The global law firm that advised Ali Group on its multibillion dollar takeover of Welbilt has given fresh insight into how the landmark deal was structured.
Milan-based Ali Group obtained debt financing from Goldman Sachs International and Mediobanca to fund the transaction, which at $4.5 billion is one of the largest mergers the catering equipment industry has ever seen.
Ali Group hired law firm White & Case to advise it on the financing and it has disclosed details of how the funding was arranged.
It revealed that the financing comprised a $2.25 billion New York law governed facility agreement and a multicurrency English law governed facility agreement divided into three parts.
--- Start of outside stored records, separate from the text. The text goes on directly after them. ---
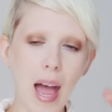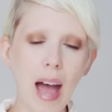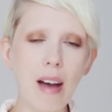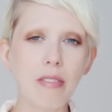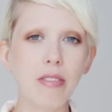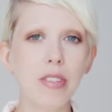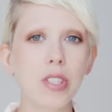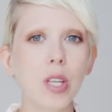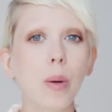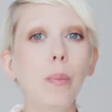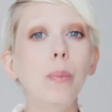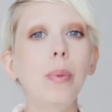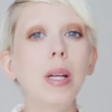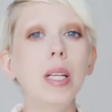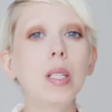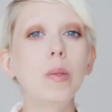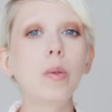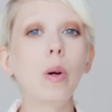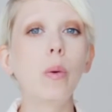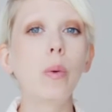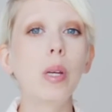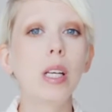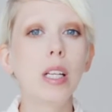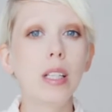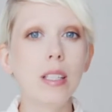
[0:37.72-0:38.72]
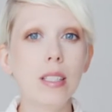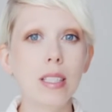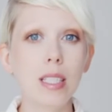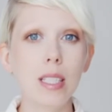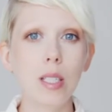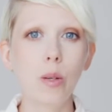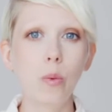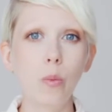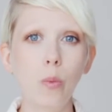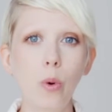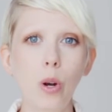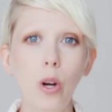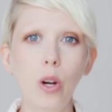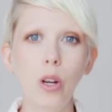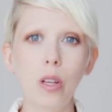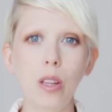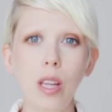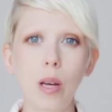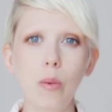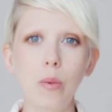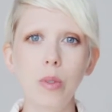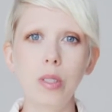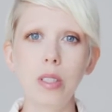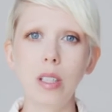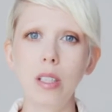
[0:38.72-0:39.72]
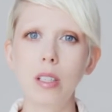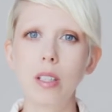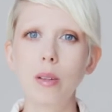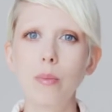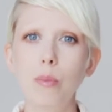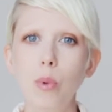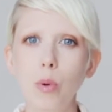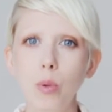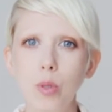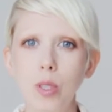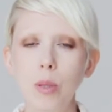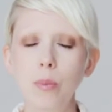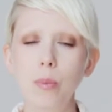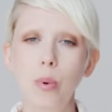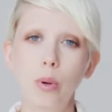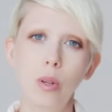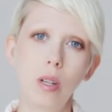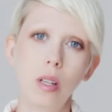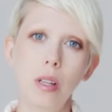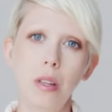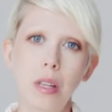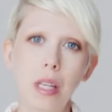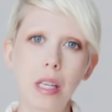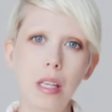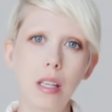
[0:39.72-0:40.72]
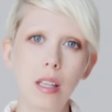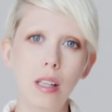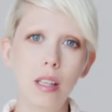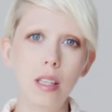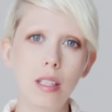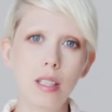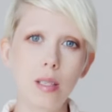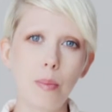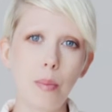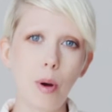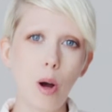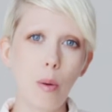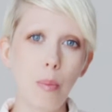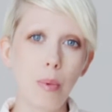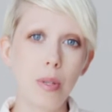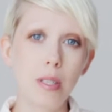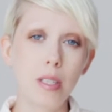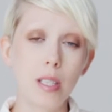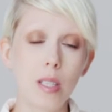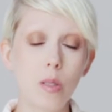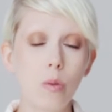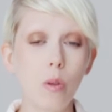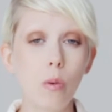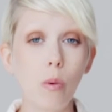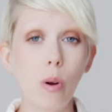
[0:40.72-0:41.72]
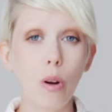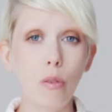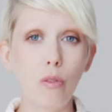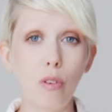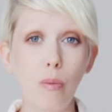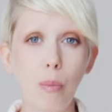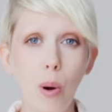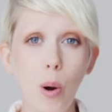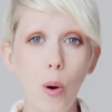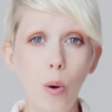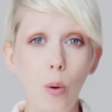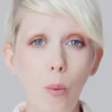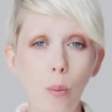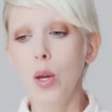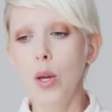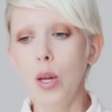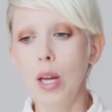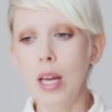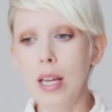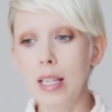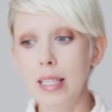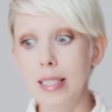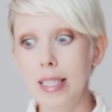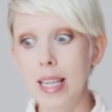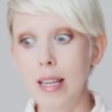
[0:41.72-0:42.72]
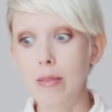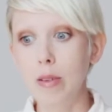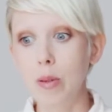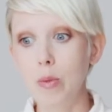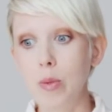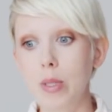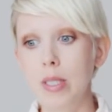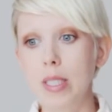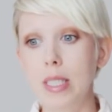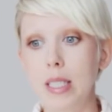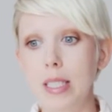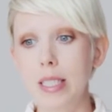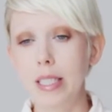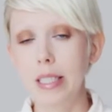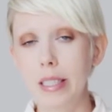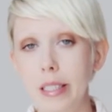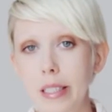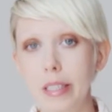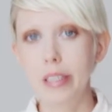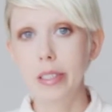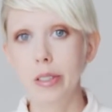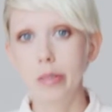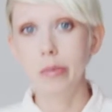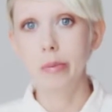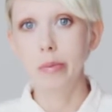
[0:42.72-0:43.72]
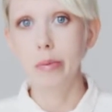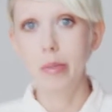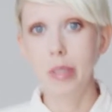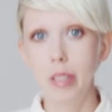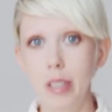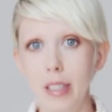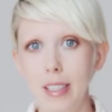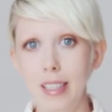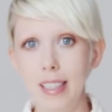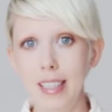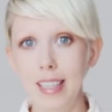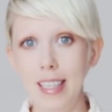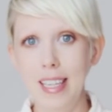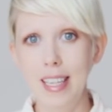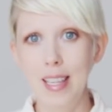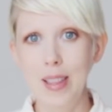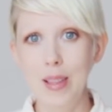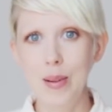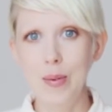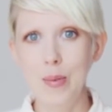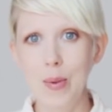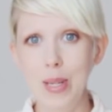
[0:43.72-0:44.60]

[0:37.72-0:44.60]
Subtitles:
have some place where we can sit and work. That was like the most important thing in this apartment since we work from home. And David was sitting, in the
This included a €1.062 billion ($899.6m) Euro-equivalent term loan facility, a $750m asset sale bridge facility and a $250m revolving credit facility.
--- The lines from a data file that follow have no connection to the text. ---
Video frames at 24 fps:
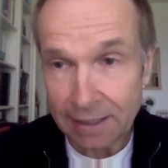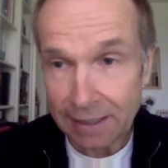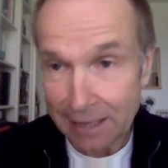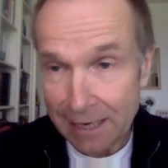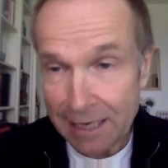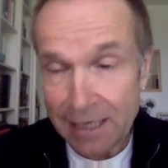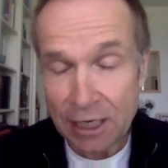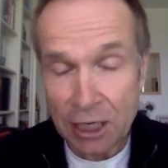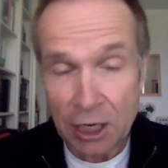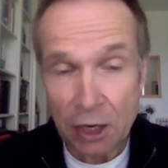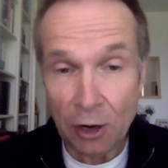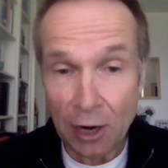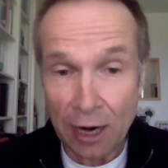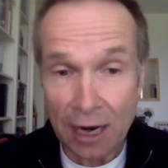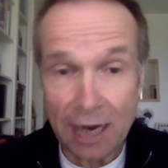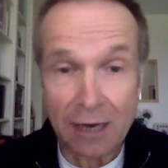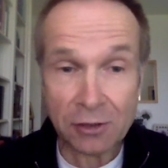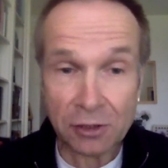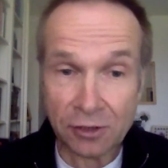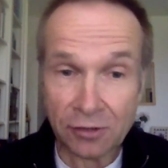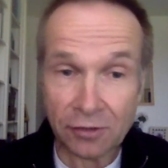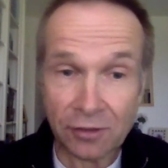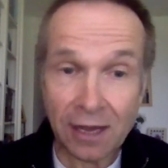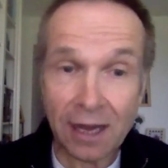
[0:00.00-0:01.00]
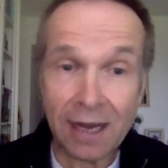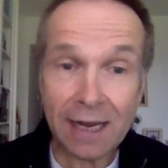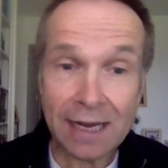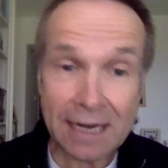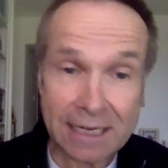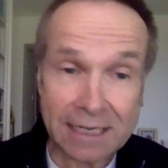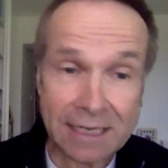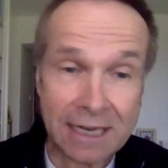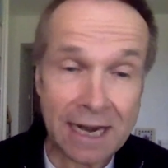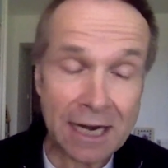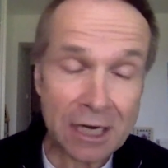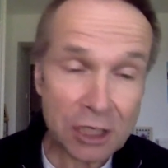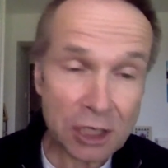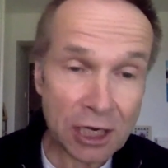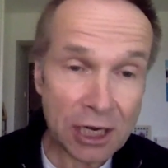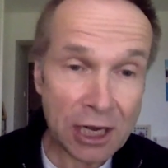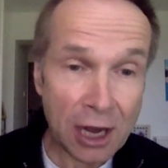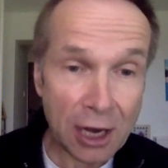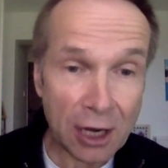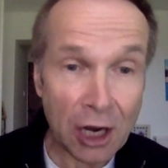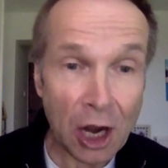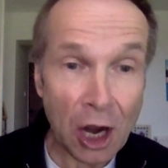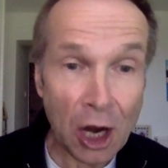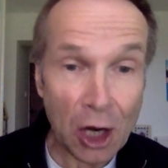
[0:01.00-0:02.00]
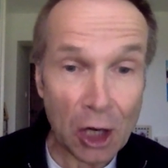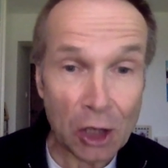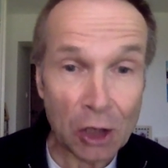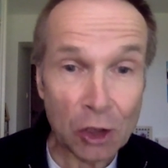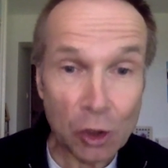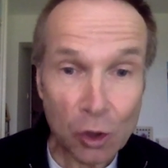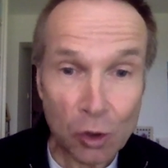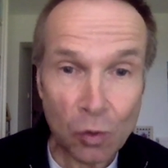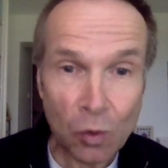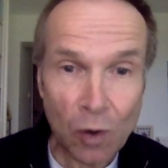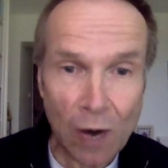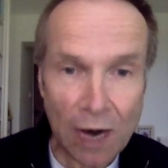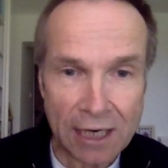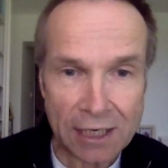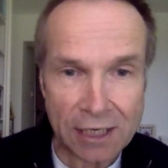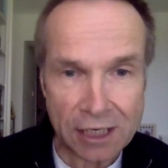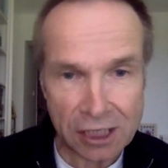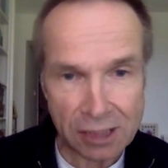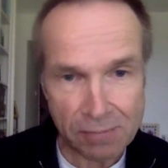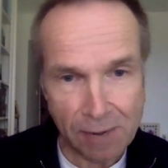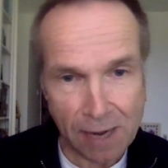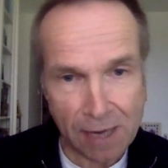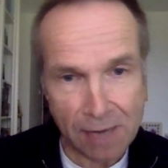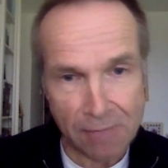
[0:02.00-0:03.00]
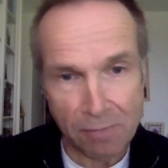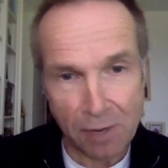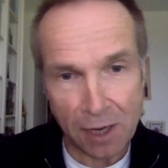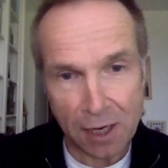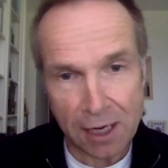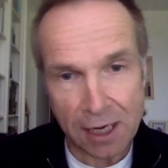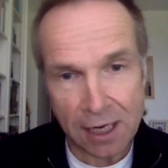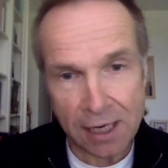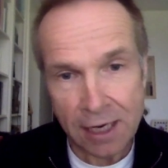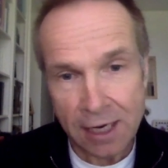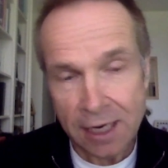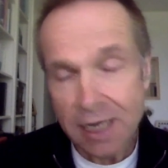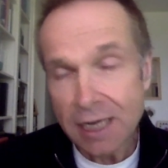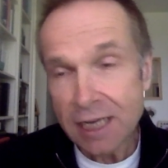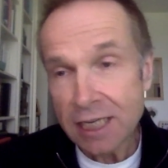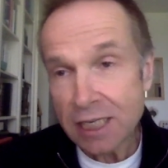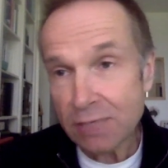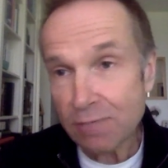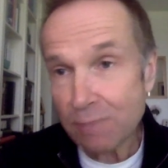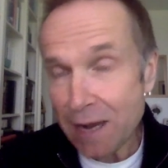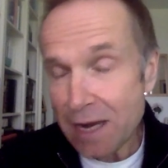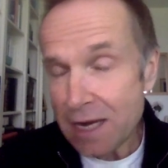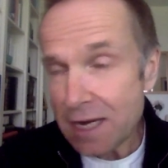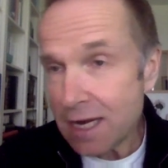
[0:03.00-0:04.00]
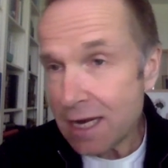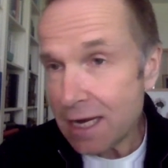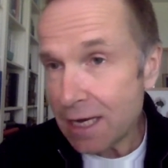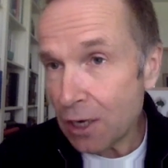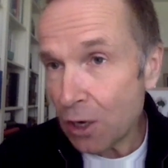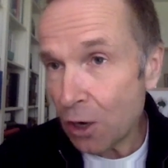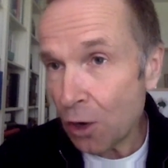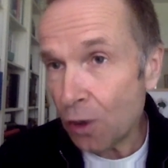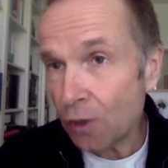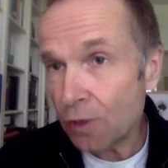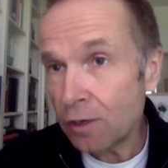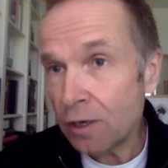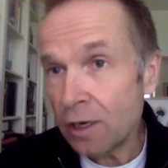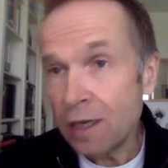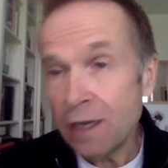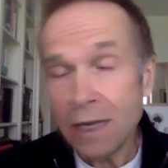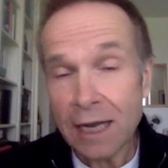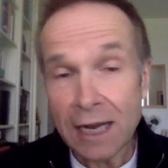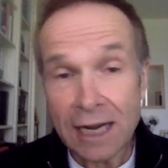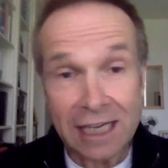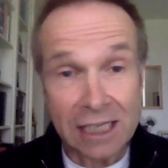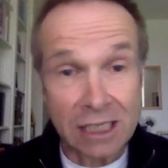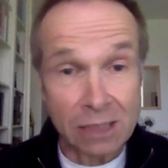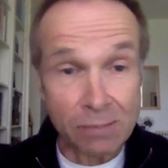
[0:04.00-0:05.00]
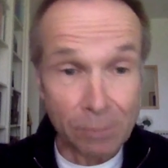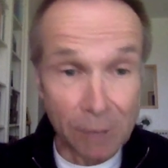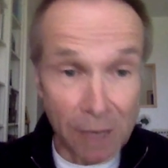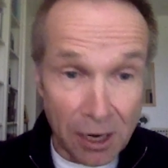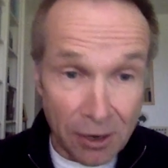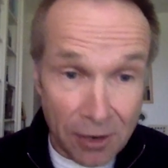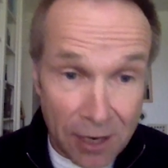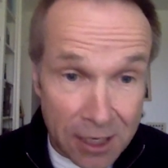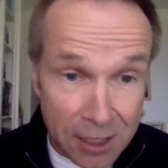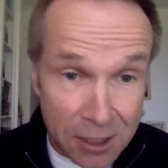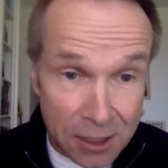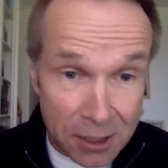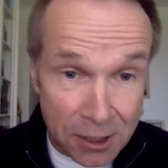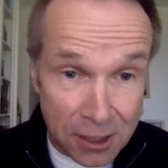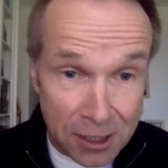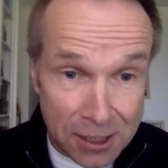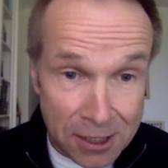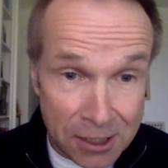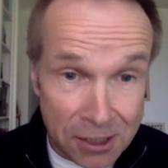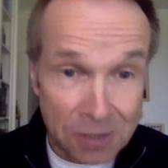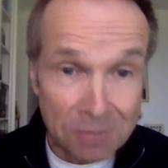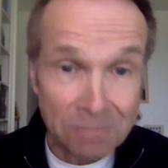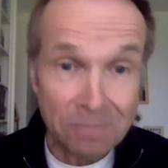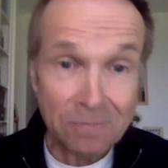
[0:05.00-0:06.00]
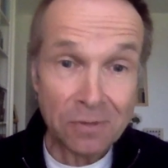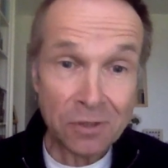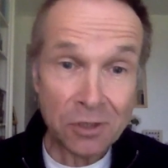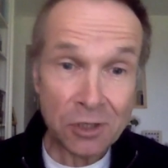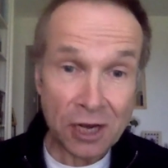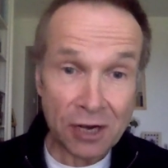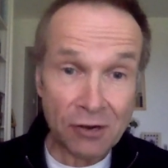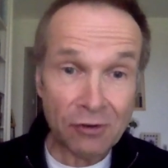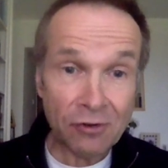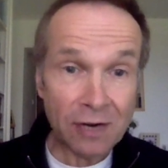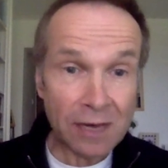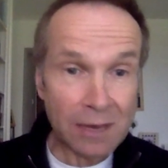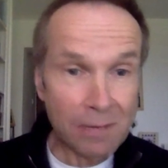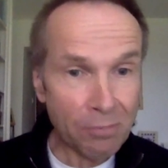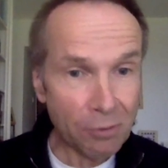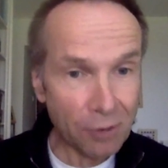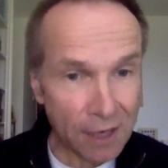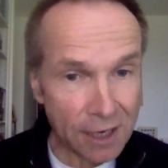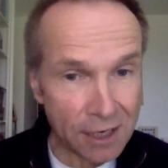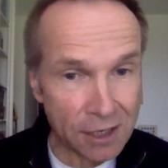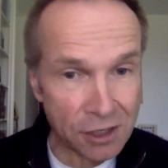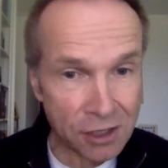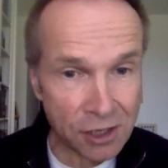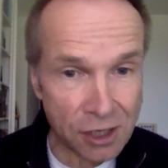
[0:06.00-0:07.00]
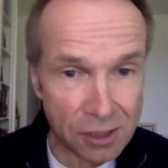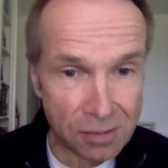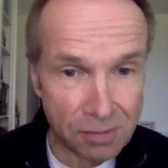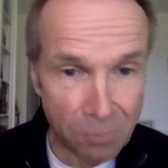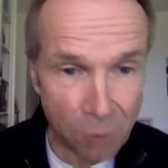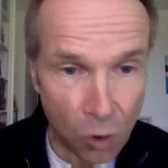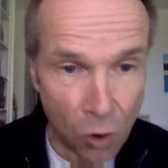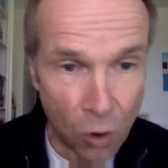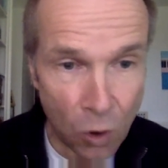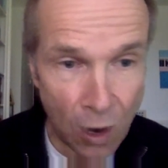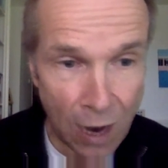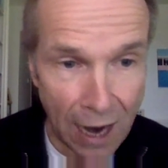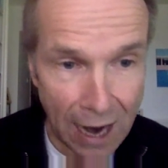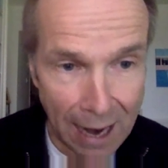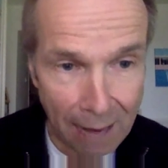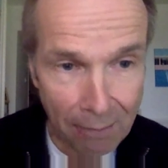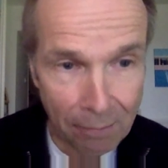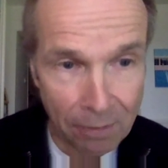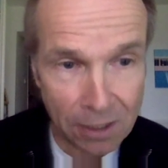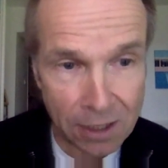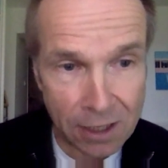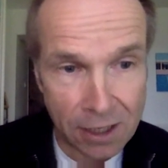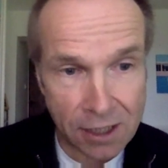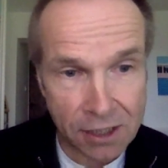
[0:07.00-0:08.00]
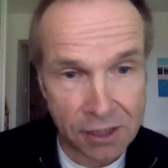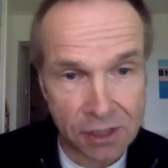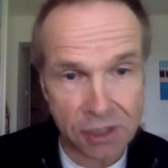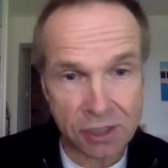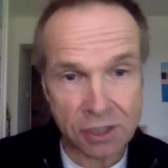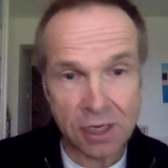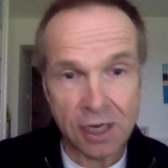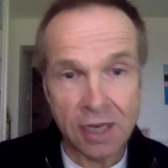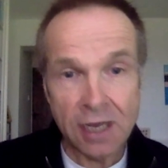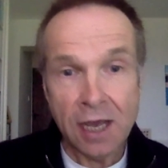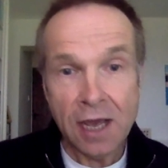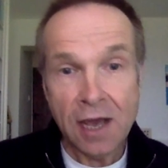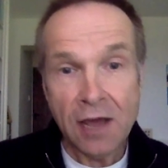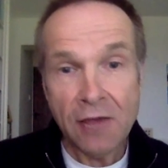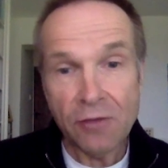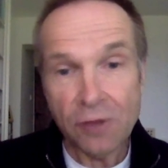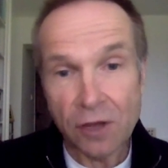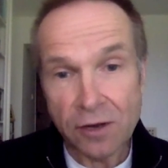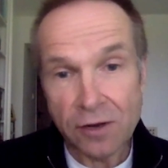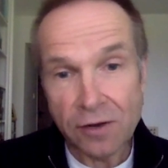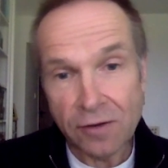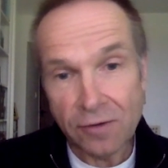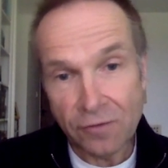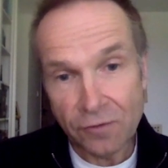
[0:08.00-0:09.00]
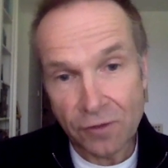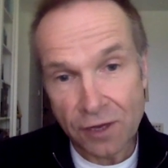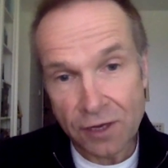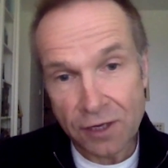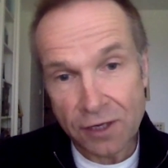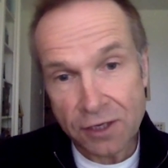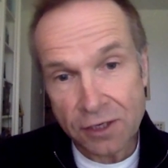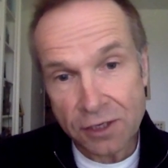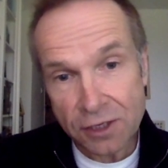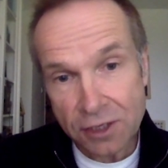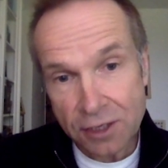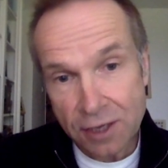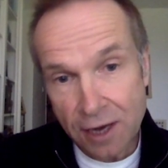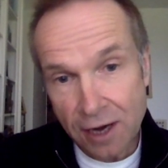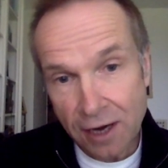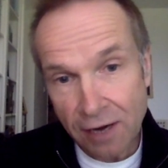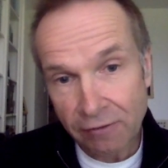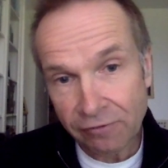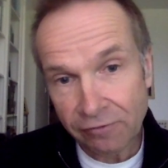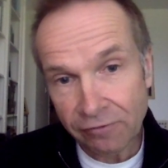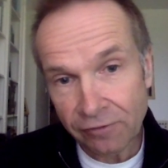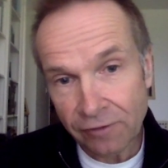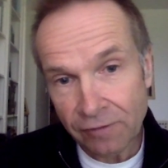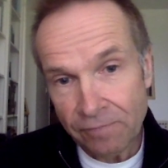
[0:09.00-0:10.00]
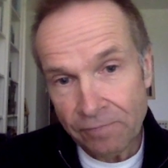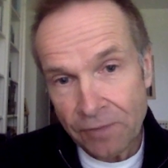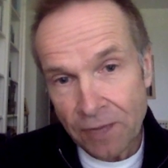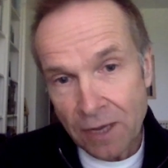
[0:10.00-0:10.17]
cleaning your house, that is actually a good way to spend money. Spending on experiences generally brings us more happiness than stuff.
In addition to financing the acquisition, the proceeds of the financing were available to refinance existing indebtedness of Welbilt and for general corporate purposes of the Ali Group.
The scale and geographic nature of the acquisition were reflected in the experienced global team that White & Case attached to the job.
The team that advised on the transaction was led by partners Justin Wagstaff in New York, Iacopo Canino in Milan, Martin Forbes in London and Michael Immordino in both London and Milan.
Input was also provided by a number of local partners and associates in Milan, New York, Los Angeles and London.